Whatever be the reason of autonomic dysfunction, preeclampsia may be associated with serious consequences, increasing both maternal as well as fetal mortality and morbidity . Preeclamptic women may be predisposed to premature cardiovascular disease , and the children from preeclamptic pregnancies may have higher risk of stroke, coronary heart disease, and metabolic syndrome in later life [23–25]. Therefore it becomes imperative to effectively manage preeclampsia. Noninvasive assessment of autonomic functions in early part of pregnancy could be of help in prediction, timely diagnosis, and effective management of preeclampsia, thus reducing the risks of side effects and end organ damage in these patients.
The present study has certain limitations that need to be mentioned. Firstly we did not measure serum catecholamines or other methods for assessment of autonomic activity. Secondly, HRV analysis in our study is based on 5-minute ECG recording. Though it is a short length of recording, but it is advocated by Task Force of the European Society of Cardiology and the North American Society of Pacing and Electrophysiology . Besides, HRV and cardiovascular reflex tests used in our study are noninvasive, well established, validated, and risk-free measures of autonomic status. Finally, we did not record respiratory rate during HRV measurements; however, prior to recording subjects were instructed to breathe normally and while recording respiration was monitored by direct inspection.

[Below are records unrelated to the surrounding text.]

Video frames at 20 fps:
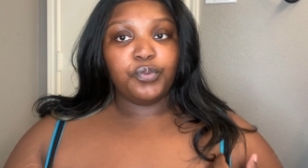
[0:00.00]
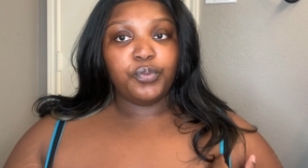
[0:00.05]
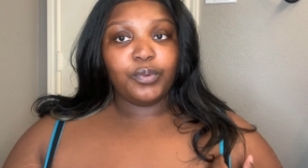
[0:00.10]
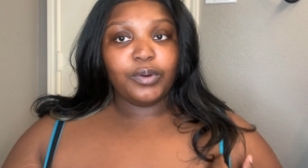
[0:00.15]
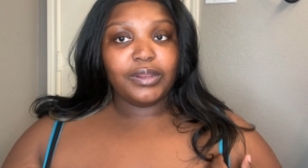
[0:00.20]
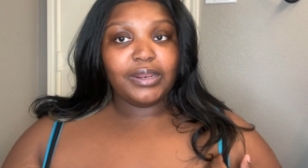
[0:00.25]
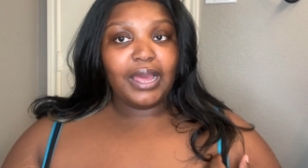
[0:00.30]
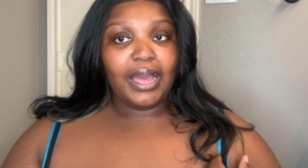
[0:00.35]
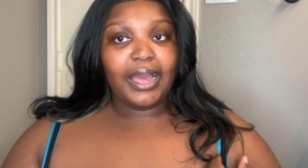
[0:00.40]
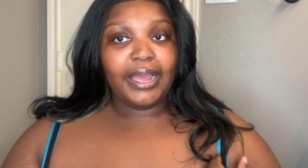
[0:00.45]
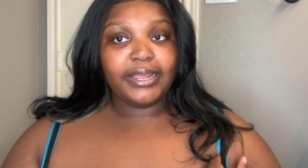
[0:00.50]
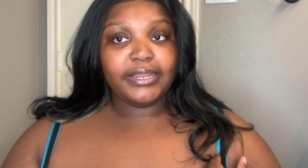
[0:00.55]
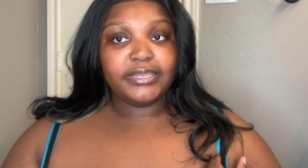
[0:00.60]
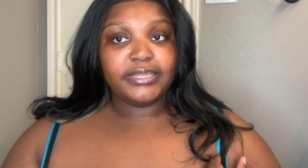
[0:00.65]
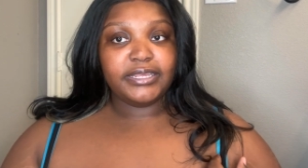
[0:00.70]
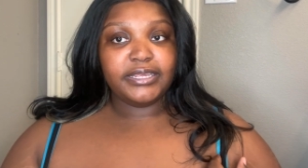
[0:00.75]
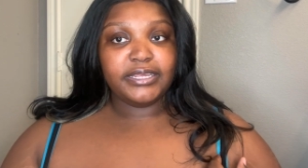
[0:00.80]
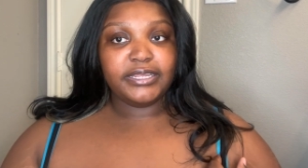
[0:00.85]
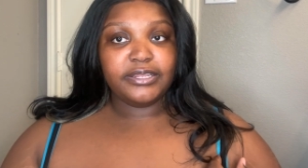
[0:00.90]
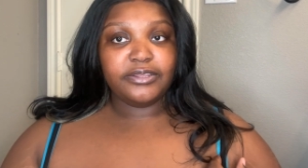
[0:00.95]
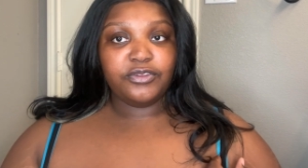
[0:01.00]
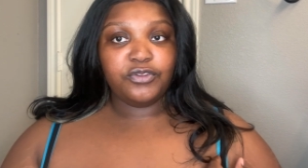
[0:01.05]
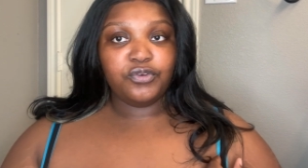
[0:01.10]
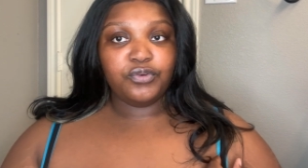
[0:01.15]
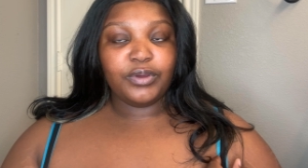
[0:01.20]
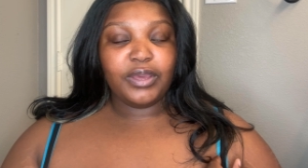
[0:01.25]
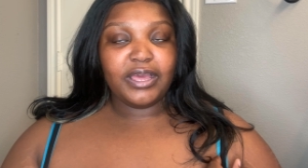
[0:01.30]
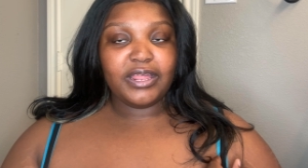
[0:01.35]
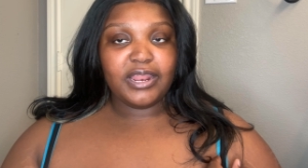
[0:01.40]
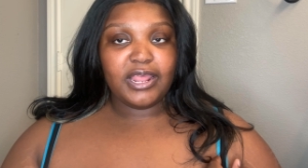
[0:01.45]
what I did to
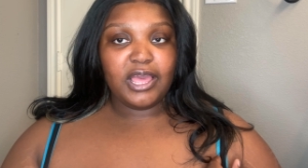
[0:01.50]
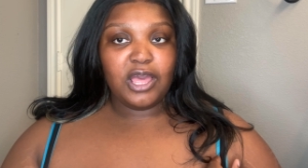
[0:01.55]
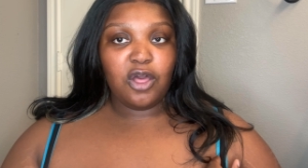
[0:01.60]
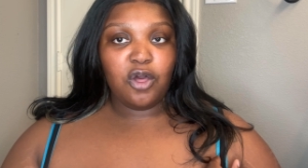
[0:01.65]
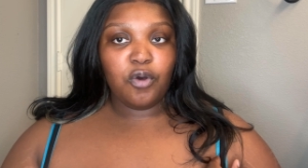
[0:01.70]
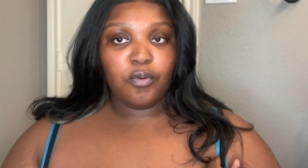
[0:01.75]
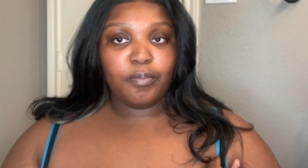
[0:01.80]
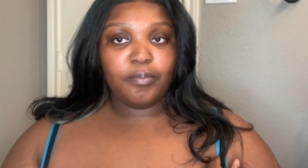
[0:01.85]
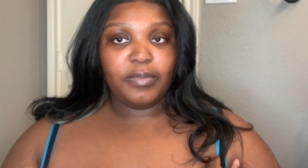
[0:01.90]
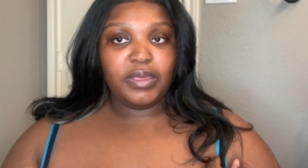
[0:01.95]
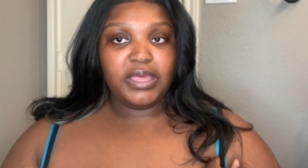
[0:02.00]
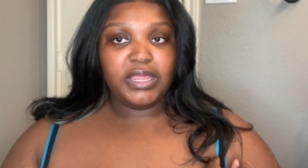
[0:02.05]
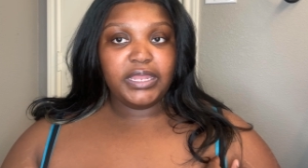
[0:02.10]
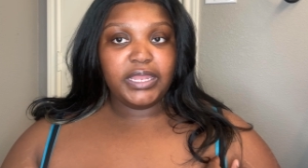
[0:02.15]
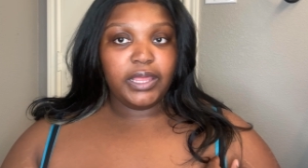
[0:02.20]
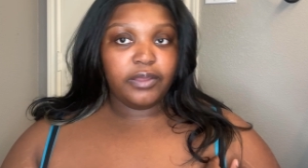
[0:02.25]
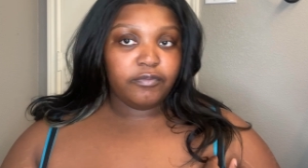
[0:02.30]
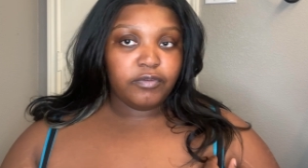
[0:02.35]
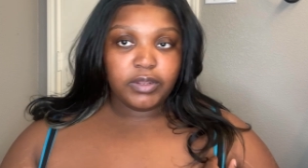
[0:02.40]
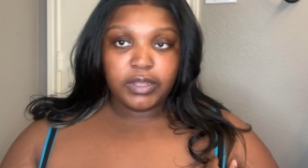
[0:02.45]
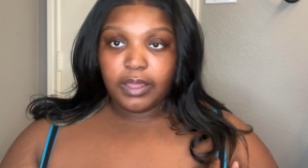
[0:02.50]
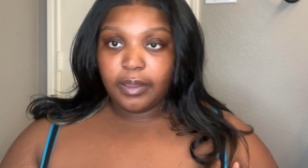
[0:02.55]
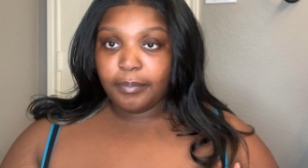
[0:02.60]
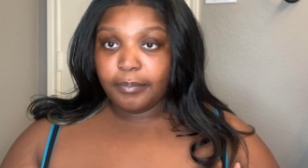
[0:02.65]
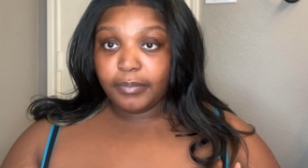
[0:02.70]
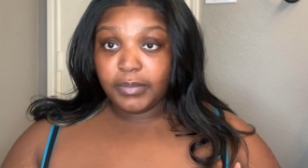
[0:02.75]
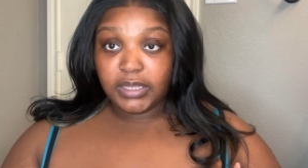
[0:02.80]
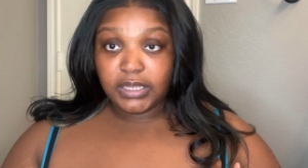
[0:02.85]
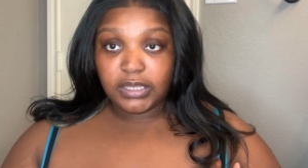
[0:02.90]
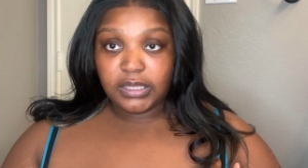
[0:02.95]
kind of help me level up
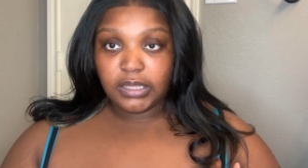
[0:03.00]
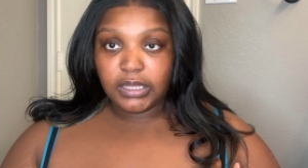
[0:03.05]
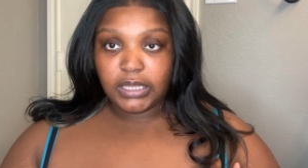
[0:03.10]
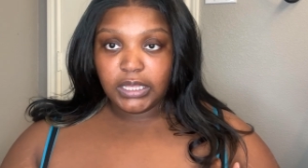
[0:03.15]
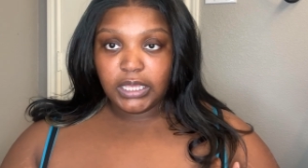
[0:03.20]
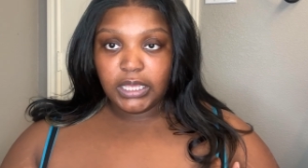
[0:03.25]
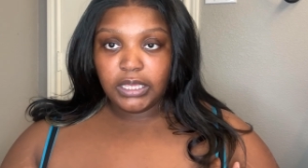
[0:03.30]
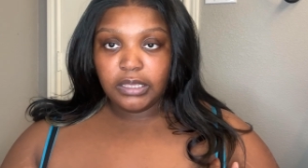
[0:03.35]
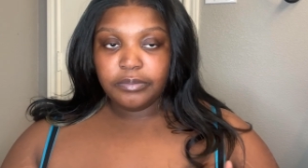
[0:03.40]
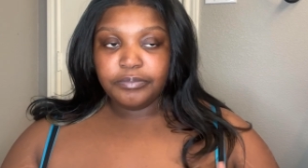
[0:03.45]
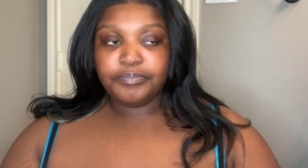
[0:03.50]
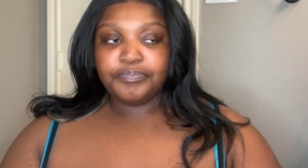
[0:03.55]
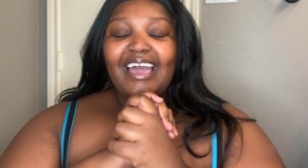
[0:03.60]
mentally.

The results of our study demonstrate reduction in autonomic vagal modulation and an increase in sympathetic autonomic modulation in preeclampsia. In addition, we observed a reduction of overall HRV in normotensive pregnant women of our study, thereby indicating that even normal pregnancy without any complications is associated with significantly altered impact on autonomic cardiovascular control. Our study strengthens the view that measurement of resting autonomic tone by HRV and reactivity to stressful stimuli, by cardiovascular reflex testing, may be relevant for early screening for preeclampsia as well as for clinical follow-up of patients who are known to have preeclampsia. Cardiovascular reflex tests and HRV are safe, noninvasive measures of autonomic functions and these tests have sufficient sensitivity to detect even subclinical dysautonomia. Reflex tests are time consuming and require considerable patient cooperation. However, HRV analysis is a reliable, easy to use diagnostic tool for autonomic dysfunction.
The data used to support the findings of this study are available from the corresponding author upon request.
Conflicts of Interest
The authors declare that they have no conflicts of interest.
The authors would like to thank Lab technicians Mr. Jhanak Lal Sahu and Mr. Susheel Kumar for their excellent technical assistance.